Senate Bill 249, if passed into law, would ban communities – including cities and counties – from adopting an ordinance preventing the construction of livestock facilities. That would allow farmers to build Confined Feeding Operations and Concentrated Animal Feeding Operations or convert agricultural buildings into livestock holdings without county or community approval.

Currently, counties are able to place restrictions and even moratoriums on the building of certain livestock facilities. These moratoriums last a limited amount of time, but prohibit any CFO or CAFO operations from being constructed in the affected area.

Sen. Jean Leising, R-Oldenburg, authored SB 249 and chairs the Agriculture Committee. She said Monday that counties in the state have been too strict about the construction of certain livestock facilities.

“We have the most stringent animal regulations of any of the surrounding states of the Midwest,” Leising said.

Leising also told her colleagues that the environmental risks, including the waste runoff from the facilities, would not be an issue if the bill passed. Steve Howell, a representative of the Indiana Department of Environmental Management, provided some statistics and words to support Leising’s claims.

He said the zero-discharge requirements IDEM currently has in place restrict facilities from having any discharge or runoff unless given a federal Environmental Protection Agency individual permit – which only three farms in the state possess. Howell said the discharge from those three farms is simply warm water running from storage tanks.

Howell also said that all 697 of the state’s CAFOs and 1,154 CFOs are strictly regulated regarding the amount of livestock they are able to have, among other requirements.

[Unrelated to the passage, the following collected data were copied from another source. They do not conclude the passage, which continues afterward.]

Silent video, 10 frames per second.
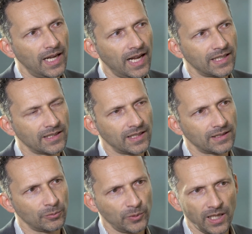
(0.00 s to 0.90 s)
And
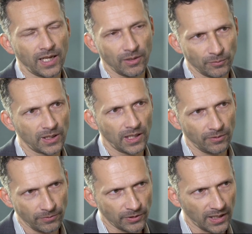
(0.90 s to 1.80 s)
we, ha we
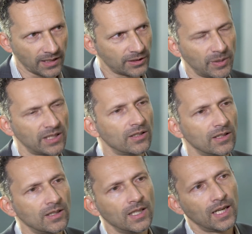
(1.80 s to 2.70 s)
have uh, spent a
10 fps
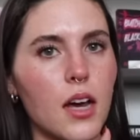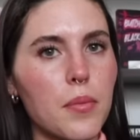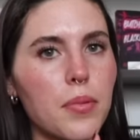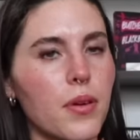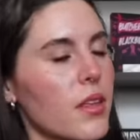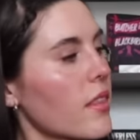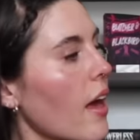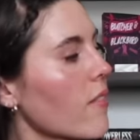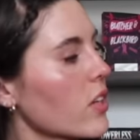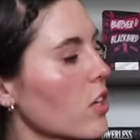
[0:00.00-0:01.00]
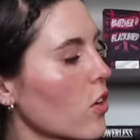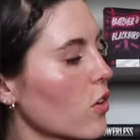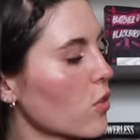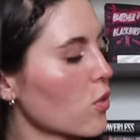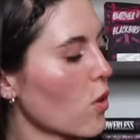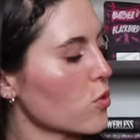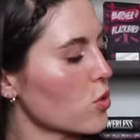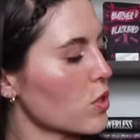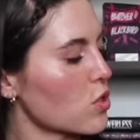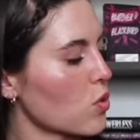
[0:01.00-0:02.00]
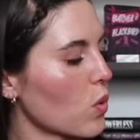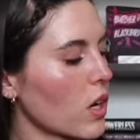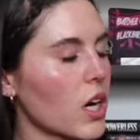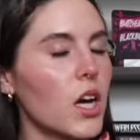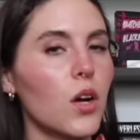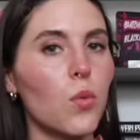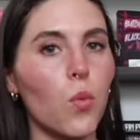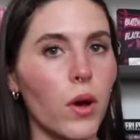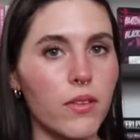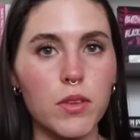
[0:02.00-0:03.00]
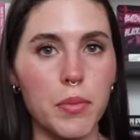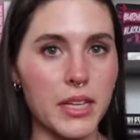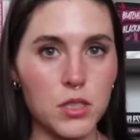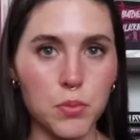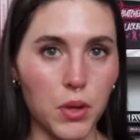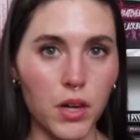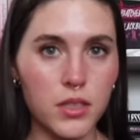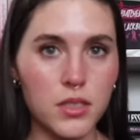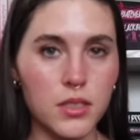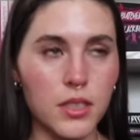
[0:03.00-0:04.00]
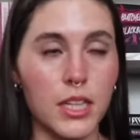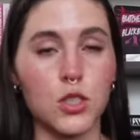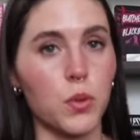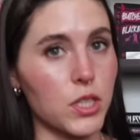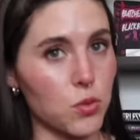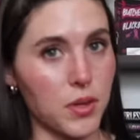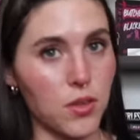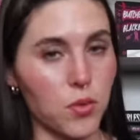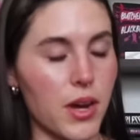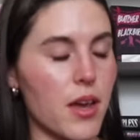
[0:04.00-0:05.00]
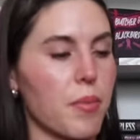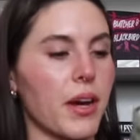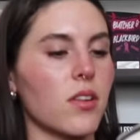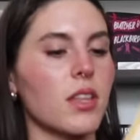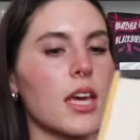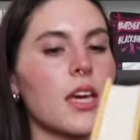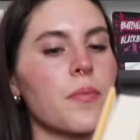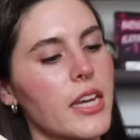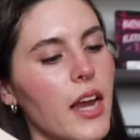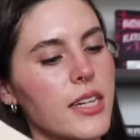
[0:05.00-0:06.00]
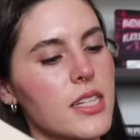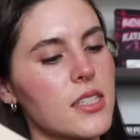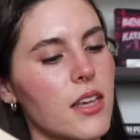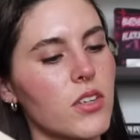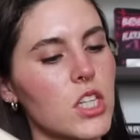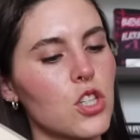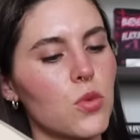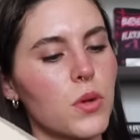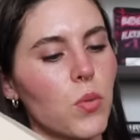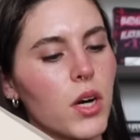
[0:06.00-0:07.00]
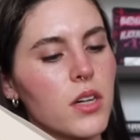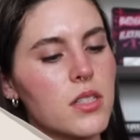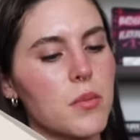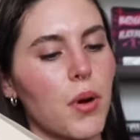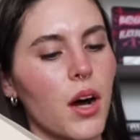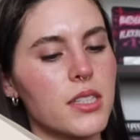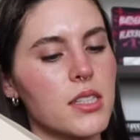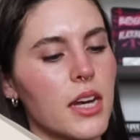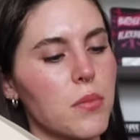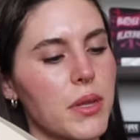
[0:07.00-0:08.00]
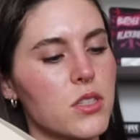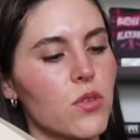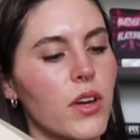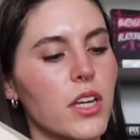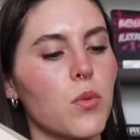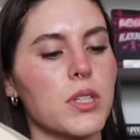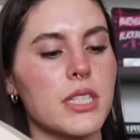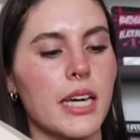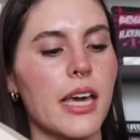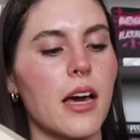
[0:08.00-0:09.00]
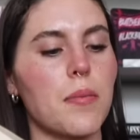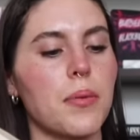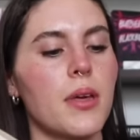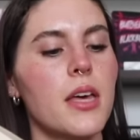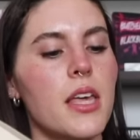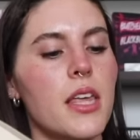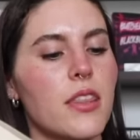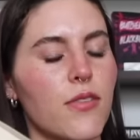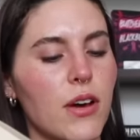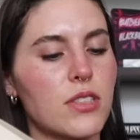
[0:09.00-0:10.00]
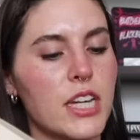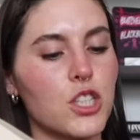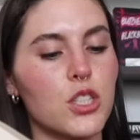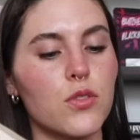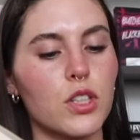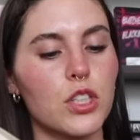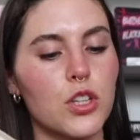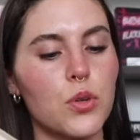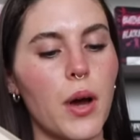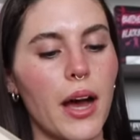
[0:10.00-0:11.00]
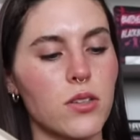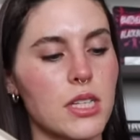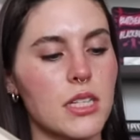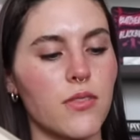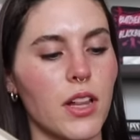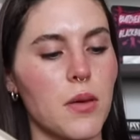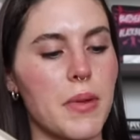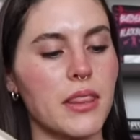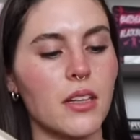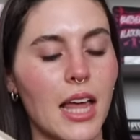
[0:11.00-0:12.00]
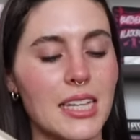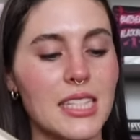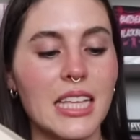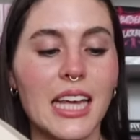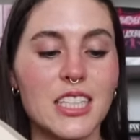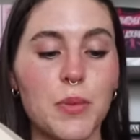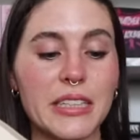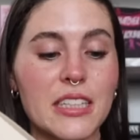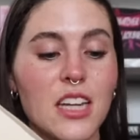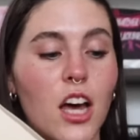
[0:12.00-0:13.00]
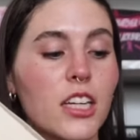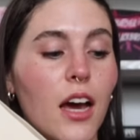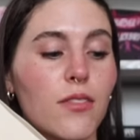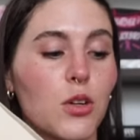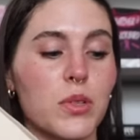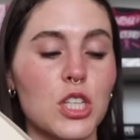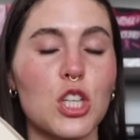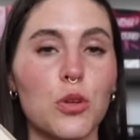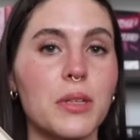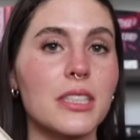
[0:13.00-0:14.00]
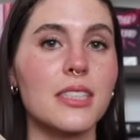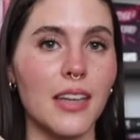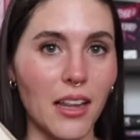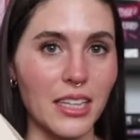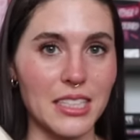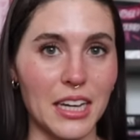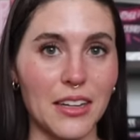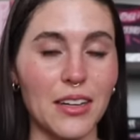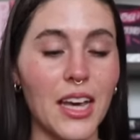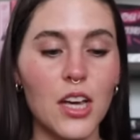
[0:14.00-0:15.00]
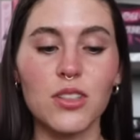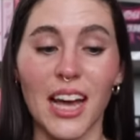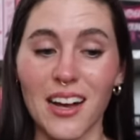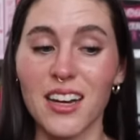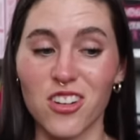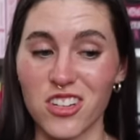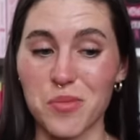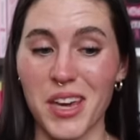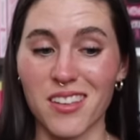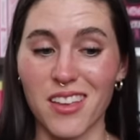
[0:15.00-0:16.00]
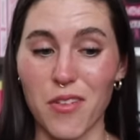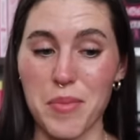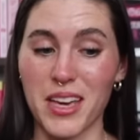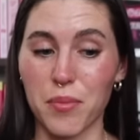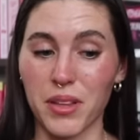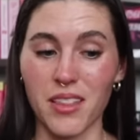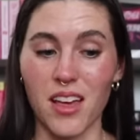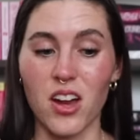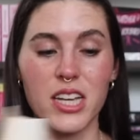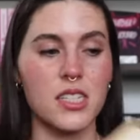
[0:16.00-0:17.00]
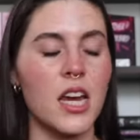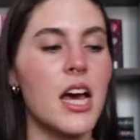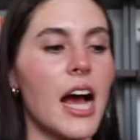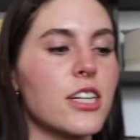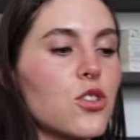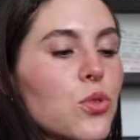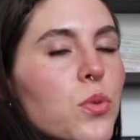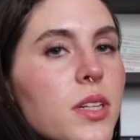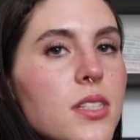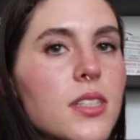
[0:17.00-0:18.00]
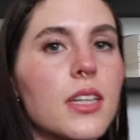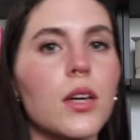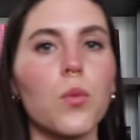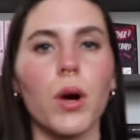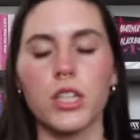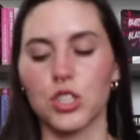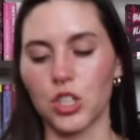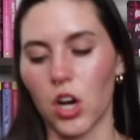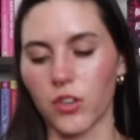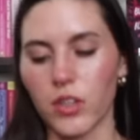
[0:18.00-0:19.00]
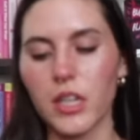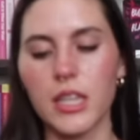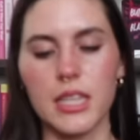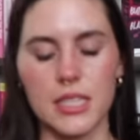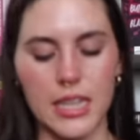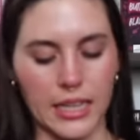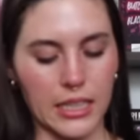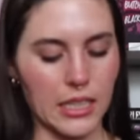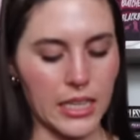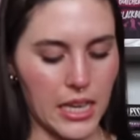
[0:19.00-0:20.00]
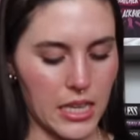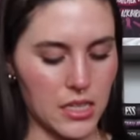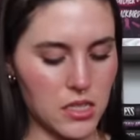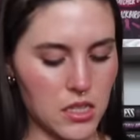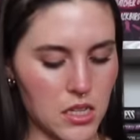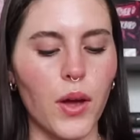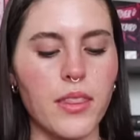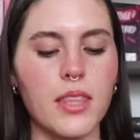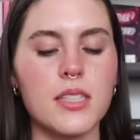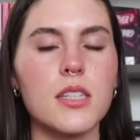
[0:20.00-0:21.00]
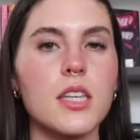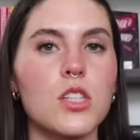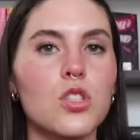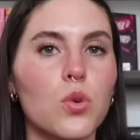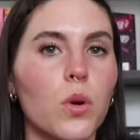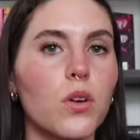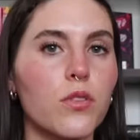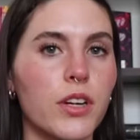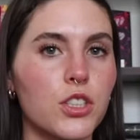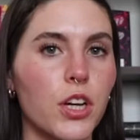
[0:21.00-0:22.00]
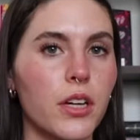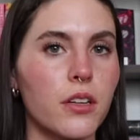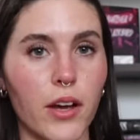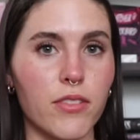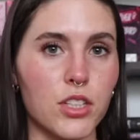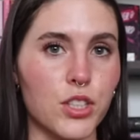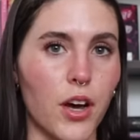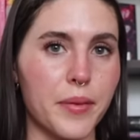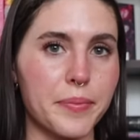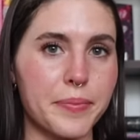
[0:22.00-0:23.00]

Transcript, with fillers: up, the Heaven and Earth Grocery Store, one of the best books in 2023, apparently. In 1972, when workers in Pottstown, Pennsylvania were digging up the foundations for a new housing development, the last thing they expected to uncover was a human skeleton. That kind of hooked me, if I'm being completely honest. I do want to see what genre this technically is. Okay, this is historical fiction. I'll give it a shot.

Josh Tenary, director of Indiana Pork, testified on behalf of multiple agricultural organizations in the state. Ternary said his primary concern is the counties that are discussing moratoriums and enacting regulations that are taking rights away from farmers. He said the obstacles and loopholes farmers must go through often keep them from ever trying to start livestock operations and could potentially halt any cattle or poultry expansion in the state.

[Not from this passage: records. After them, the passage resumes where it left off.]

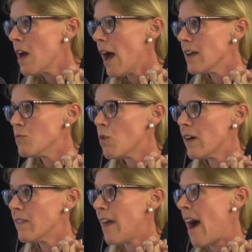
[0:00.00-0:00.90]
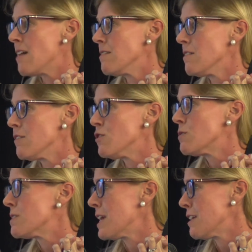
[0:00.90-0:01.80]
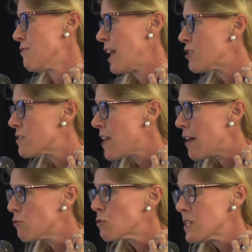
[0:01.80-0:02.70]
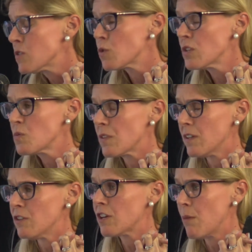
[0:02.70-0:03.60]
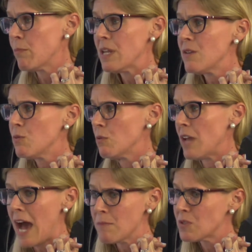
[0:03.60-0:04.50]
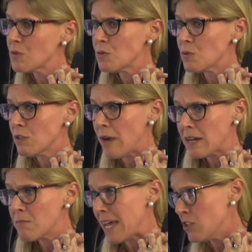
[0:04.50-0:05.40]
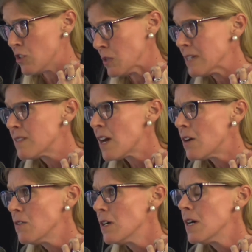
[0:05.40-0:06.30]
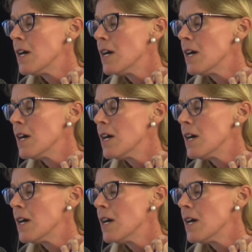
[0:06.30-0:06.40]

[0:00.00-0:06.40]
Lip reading: and one that if you can take advantage of that resource within your company, we would absolutely recommend doing so.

But Jesse Kharbanda, executive director of the Hoosier Environmental Council, said the legislation provides “tremendous obstacles on landowners” to protect property.

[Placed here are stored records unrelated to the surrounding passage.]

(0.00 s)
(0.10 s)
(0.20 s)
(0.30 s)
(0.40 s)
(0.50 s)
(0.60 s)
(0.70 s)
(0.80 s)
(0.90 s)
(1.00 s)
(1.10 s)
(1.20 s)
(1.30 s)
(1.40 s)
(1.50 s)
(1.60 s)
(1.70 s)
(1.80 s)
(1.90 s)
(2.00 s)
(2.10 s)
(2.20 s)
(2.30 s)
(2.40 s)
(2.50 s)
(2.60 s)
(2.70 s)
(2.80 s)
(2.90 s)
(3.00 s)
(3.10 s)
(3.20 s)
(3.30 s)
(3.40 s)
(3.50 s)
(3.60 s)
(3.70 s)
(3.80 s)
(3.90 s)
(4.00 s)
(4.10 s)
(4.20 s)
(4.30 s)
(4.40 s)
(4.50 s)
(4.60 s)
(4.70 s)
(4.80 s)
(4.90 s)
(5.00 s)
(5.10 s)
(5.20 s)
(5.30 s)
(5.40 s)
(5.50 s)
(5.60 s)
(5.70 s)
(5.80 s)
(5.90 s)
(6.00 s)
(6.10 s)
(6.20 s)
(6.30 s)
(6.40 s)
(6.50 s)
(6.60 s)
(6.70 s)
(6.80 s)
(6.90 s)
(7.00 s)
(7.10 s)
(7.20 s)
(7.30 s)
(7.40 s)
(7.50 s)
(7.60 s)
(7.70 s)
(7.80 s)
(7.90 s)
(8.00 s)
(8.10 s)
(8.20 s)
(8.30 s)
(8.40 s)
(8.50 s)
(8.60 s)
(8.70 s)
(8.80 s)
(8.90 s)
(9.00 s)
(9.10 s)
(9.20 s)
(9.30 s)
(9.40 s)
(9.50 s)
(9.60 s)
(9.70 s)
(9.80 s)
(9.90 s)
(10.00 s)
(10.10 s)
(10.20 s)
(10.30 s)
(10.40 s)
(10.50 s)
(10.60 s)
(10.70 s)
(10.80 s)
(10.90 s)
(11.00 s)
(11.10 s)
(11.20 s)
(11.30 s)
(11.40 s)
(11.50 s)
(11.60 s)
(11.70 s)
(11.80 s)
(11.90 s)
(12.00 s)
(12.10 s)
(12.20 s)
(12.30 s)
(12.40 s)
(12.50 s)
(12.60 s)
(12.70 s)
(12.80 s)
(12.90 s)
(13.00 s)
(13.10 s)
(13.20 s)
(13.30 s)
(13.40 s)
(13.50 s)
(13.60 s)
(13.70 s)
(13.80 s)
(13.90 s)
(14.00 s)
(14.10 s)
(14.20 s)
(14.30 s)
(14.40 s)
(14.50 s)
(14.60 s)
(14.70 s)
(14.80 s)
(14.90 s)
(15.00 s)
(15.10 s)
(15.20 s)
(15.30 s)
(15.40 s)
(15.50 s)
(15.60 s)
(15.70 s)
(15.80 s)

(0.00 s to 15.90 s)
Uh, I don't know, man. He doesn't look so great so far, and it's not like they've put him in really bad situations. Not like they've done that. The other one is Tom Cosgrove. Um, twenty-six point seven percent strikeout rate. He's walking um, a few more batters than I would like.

Kharbanda also said relatively few of the state’s 92 counties have considered a moratorium and that “one can’t make the critical contention that this is somehow going to be a threat to the livestock sector.”

The committee members were unsure exactly what each county has been doing in regards to moratoriums or regulations that they have placed on CFO or CAFO operations.

So Leising said the committee will look for an agency that can research the issue, and the committee held the bill for further discussion.